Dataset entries
________
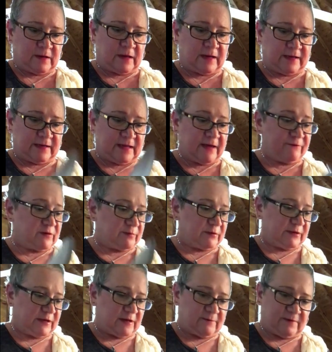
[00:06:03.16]
I
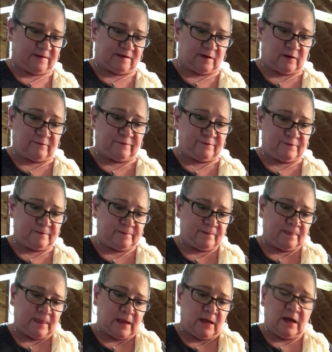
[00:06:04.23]
inevitably cut myself.
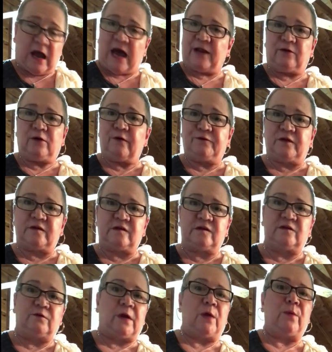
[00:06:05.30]
I don't know if this
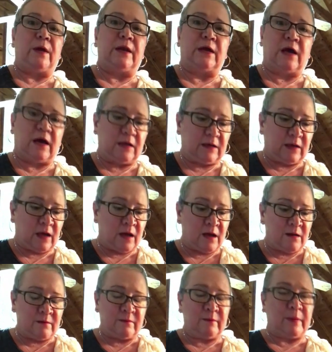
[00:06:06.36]
is the right way to cut
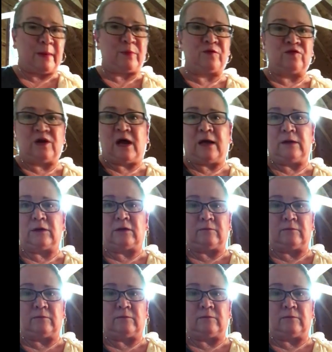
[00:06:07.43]
peppers or not,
________
> _Task item_
Write every entry out again exactly, images omitted.

> _Written reply_
[00:06:03.16]
I
[00:06:04.23]
inevitably cut myself.
[00:06:05.30]
I don't know if this
[00:06:06.36]
is the right way to cut
[00:06:07.43]
peppers or not,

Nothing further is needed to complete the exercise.